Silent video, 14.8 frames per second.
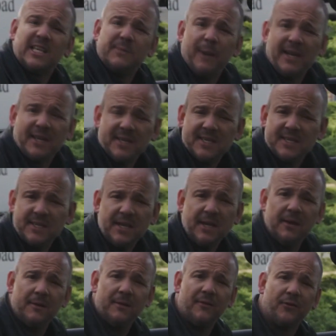sapevo cosa
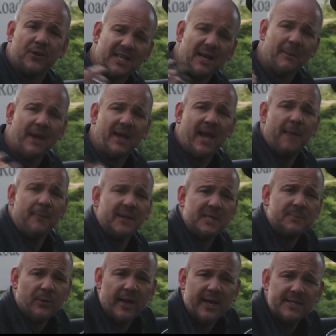aspettarmi la prima volta che
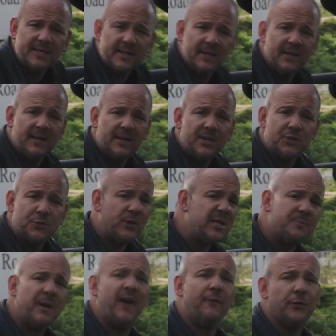sono venuto qui.
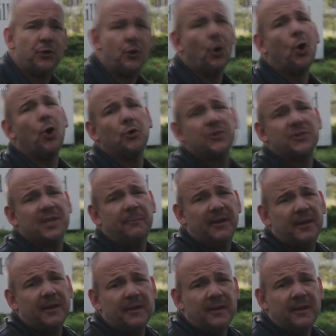Strade ricoperte d'oro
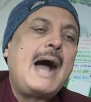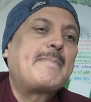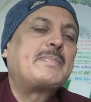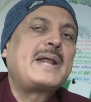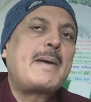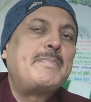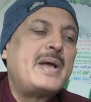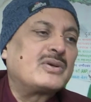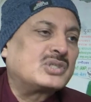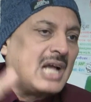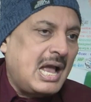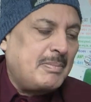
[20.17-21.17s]
अपना
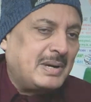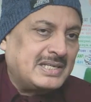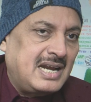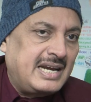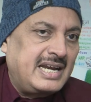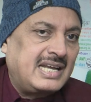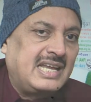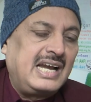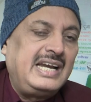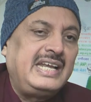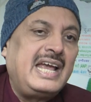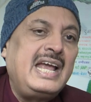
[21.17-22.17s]
व्यवसाय बनाने के
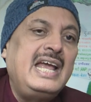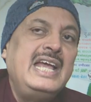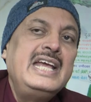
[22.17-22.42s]
लिए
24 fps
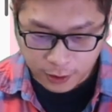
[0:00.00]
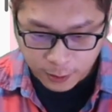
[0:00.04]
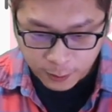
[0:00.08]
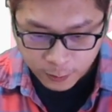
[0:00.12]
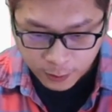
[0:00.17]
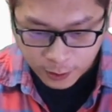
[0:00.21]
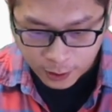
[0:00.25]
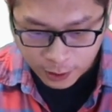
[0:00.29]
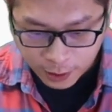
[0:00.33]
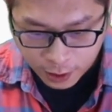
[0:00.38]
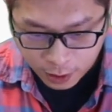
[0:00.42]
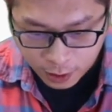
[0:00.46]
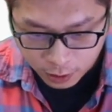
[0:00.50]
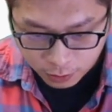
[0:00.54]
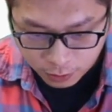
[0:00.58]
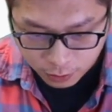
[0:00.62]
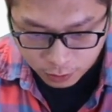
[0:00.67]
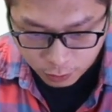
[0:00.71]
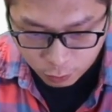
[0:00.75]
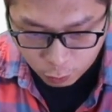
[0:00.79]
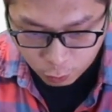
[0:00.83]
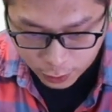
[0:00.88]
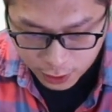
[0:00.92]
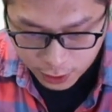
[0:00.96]
再来看到
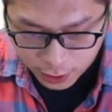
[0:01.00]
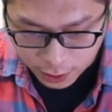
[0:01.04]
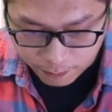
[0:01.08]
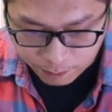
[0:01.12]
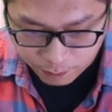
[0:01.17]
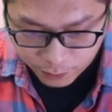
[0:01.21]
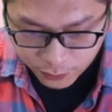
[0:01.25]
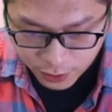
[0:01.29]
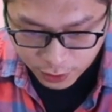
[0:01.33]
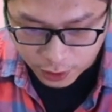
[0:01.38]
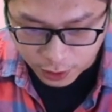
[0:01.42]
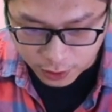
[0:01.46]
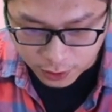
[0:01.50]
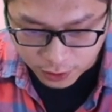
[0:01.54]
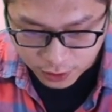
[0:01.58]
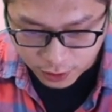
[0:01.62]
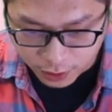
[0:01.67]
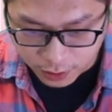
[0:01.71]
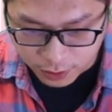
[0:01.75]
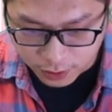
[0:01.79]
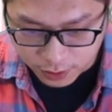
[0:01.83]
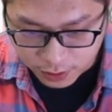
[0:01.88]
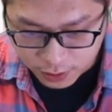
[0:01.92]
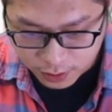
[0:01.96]
威廉，真的很
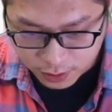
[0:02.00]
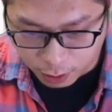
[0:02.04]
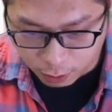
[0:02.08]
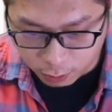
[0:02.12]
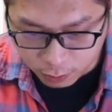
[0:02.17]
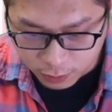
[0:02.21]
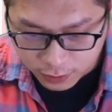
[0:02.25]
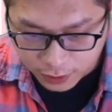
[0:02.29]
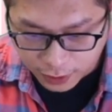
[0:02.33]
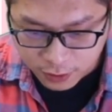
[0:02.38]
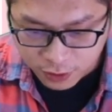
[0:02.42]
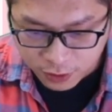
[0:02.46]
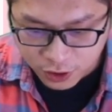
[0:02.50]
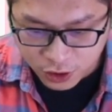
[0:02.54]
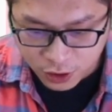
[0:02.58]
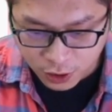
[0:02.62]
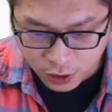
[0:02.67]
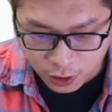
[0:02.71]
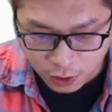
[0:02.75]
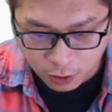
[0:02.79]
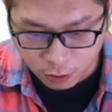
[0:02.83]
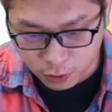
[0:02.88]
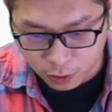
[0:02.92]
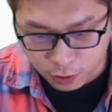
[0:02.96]
正。早餐
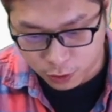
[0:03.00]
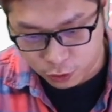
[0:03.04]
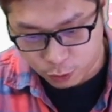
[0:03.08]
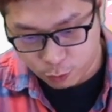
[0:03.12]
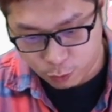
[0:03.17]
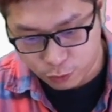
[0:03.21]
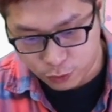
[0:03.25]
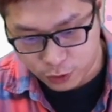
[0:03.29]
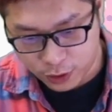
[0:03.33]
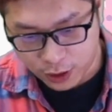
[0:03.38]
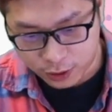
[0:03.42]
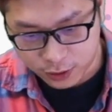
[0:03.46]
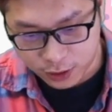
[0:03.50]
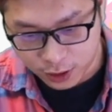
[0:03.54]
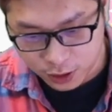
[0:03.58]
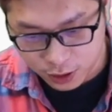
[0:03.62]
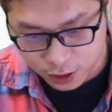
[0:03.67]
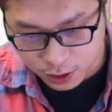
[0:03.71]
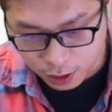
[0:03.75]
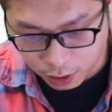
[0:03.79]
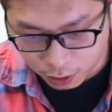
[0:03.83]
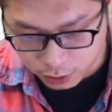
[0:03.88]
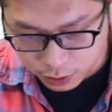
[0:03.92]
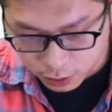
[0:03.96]
前后可能就不一样。像
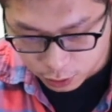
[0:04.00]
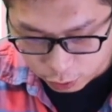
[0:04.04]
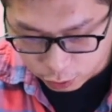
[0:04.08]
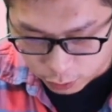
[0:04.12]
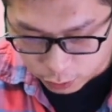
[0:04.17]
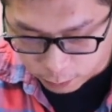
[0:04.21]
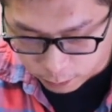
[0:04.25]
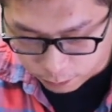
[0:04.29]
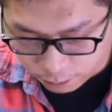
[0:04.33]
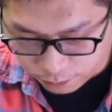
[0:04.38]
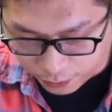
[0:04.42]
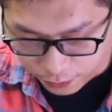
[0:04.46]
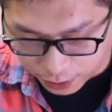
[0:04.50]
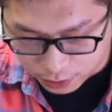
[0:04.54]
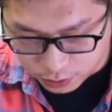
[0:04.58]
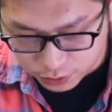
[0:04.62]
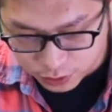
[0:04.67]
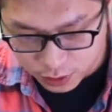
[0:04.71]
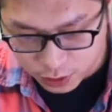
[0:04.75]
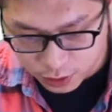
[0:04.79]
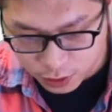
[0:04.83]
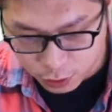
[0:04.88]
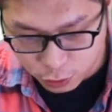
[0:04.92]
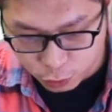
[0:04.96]
秦老师对于纺
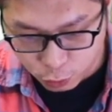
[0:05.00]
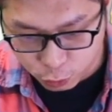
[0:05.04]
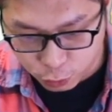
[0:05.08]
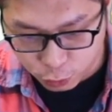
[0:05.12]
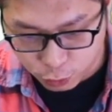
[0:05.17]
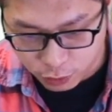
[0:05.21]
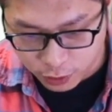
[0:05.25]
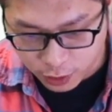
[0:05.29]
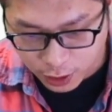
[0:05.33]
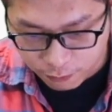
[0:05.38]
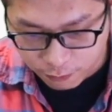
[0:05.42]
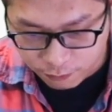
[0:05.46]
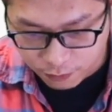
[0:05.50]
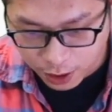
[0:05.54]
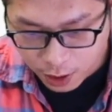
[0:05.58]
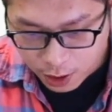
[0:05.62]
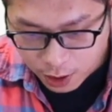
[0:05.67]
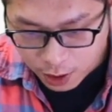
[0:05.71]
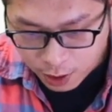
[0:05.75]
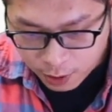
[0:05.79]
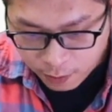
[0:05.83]
织族群的看法，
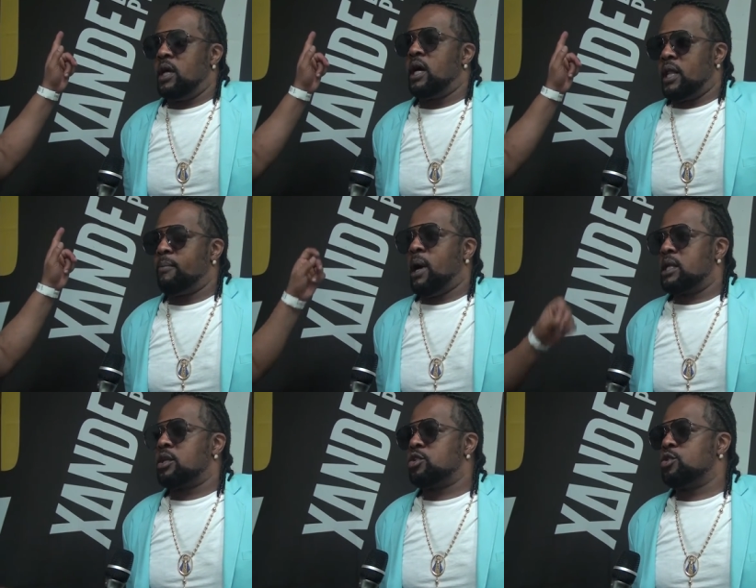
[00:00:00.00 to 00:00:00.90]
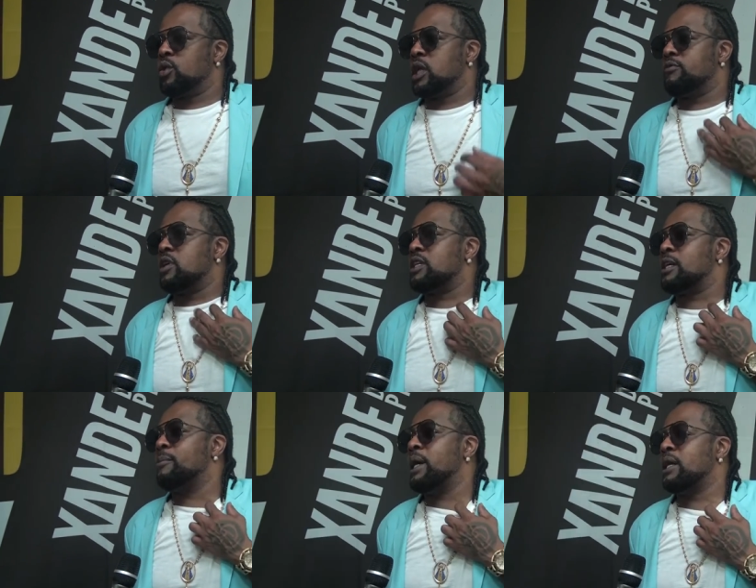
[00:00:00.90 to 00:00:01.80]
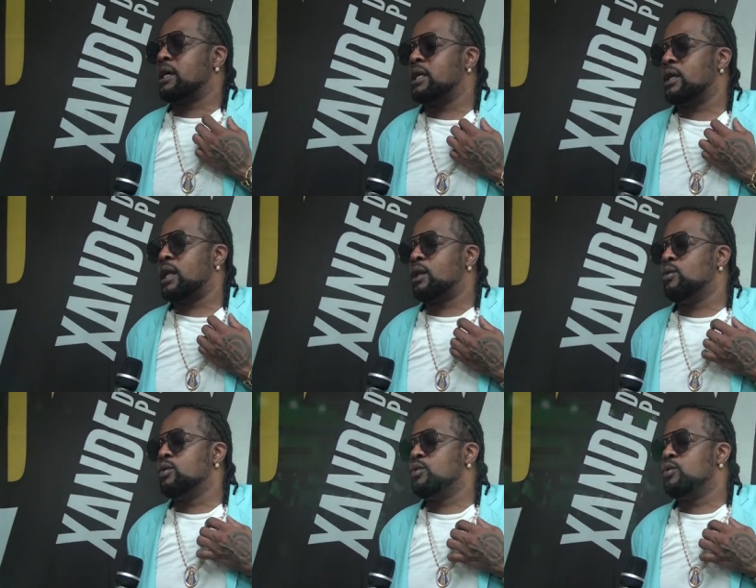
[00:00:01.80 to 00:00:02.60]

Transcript: É, na Barra da Tijuca, na Vila da América, lá, lá no,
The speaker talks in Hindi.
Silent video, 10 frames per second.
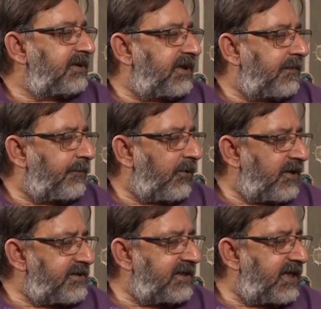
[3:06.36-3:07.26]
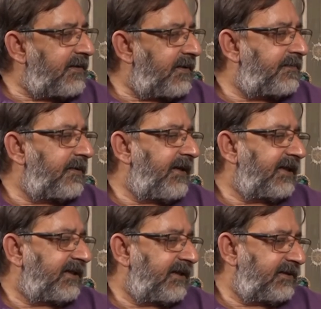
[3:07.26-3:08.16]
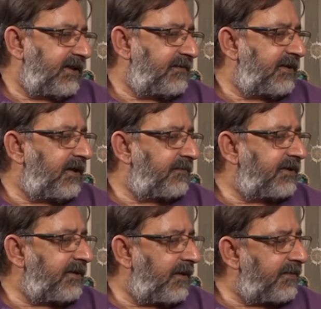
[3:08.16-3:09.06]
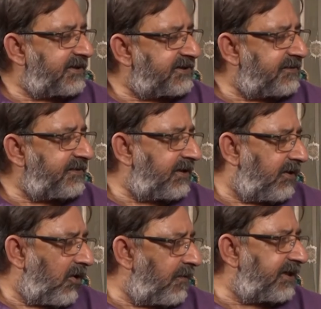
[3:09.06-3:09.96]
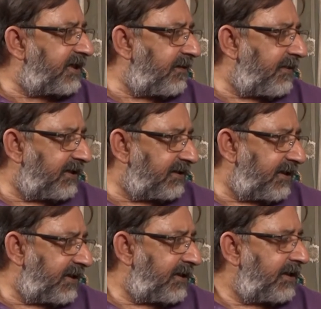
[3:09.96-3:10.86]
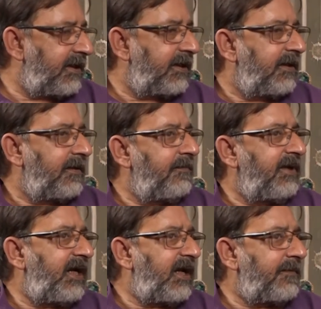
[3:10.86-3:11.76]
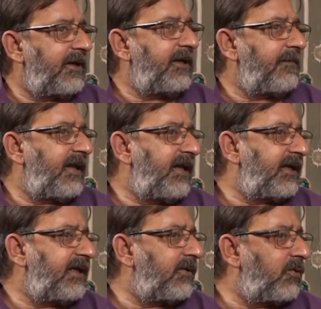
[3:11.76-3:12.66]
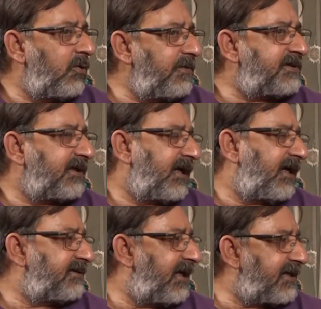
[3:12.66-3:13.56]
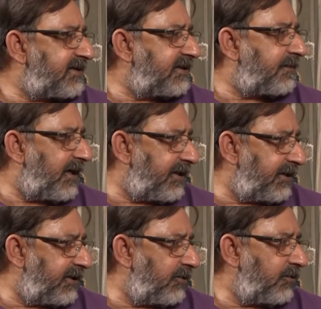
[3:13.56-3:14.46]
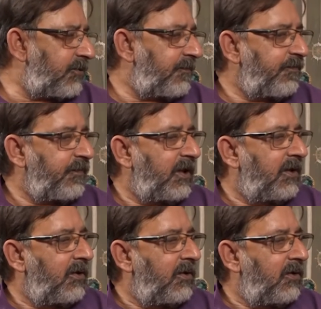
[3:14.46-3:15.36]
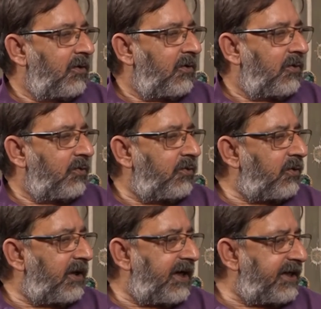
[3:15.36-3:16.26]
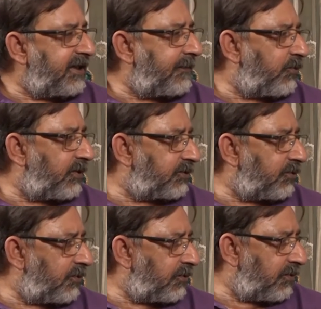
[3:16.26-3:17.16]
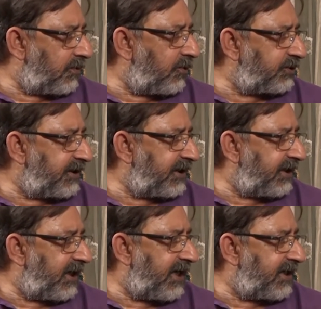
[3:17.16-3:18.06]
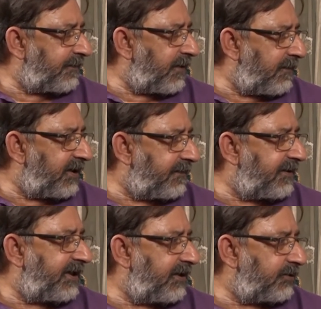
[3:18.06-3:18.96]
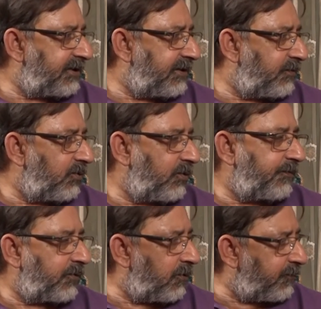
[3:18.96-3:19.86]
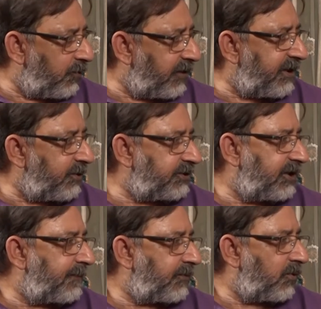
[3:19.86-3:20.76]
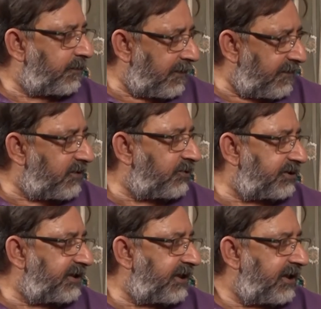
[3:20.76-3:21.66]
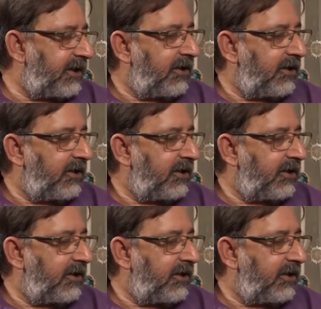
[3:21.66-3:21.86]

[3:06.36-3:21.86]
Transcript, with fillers: जब हम पॉलिसी लेवल पर बात करते हैं मतलब हम, हम किसी भी गवर्नमेंट की बात करें मेरा अपना ये मानना है कि कोई भी सरकार चाहे किसी पार्टी की हो हम्म। वो एंटी पुअर तो होती नहीं एंटी पब्लिक भी नहीं होती वो प्रो पुअर ही होती है प्रो पब्लिक होती है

------------------------------------

# Problem requirements
Pull each line that includes the word "Transcript" out of the material above.

# Answer area
Transcript: É, na Barra da Tijuca, na Vila da América, lá, lá no,
Transcript, with fillers: जब हम पॉलिसी लेवल पर बात करते हैं मतलब हम, हम किसी भी गवर्नमेंट की बात करें मेरा अपना ये मानना है कि कोई भी सरकार चाहे किसी पार्टी की हो हम्म। वो एंटी पुअर तो होती नहीं एंटी पब्लिक भी नहीं होती वो प्रो पुअर ही होती है प्रो पब्लिक होती है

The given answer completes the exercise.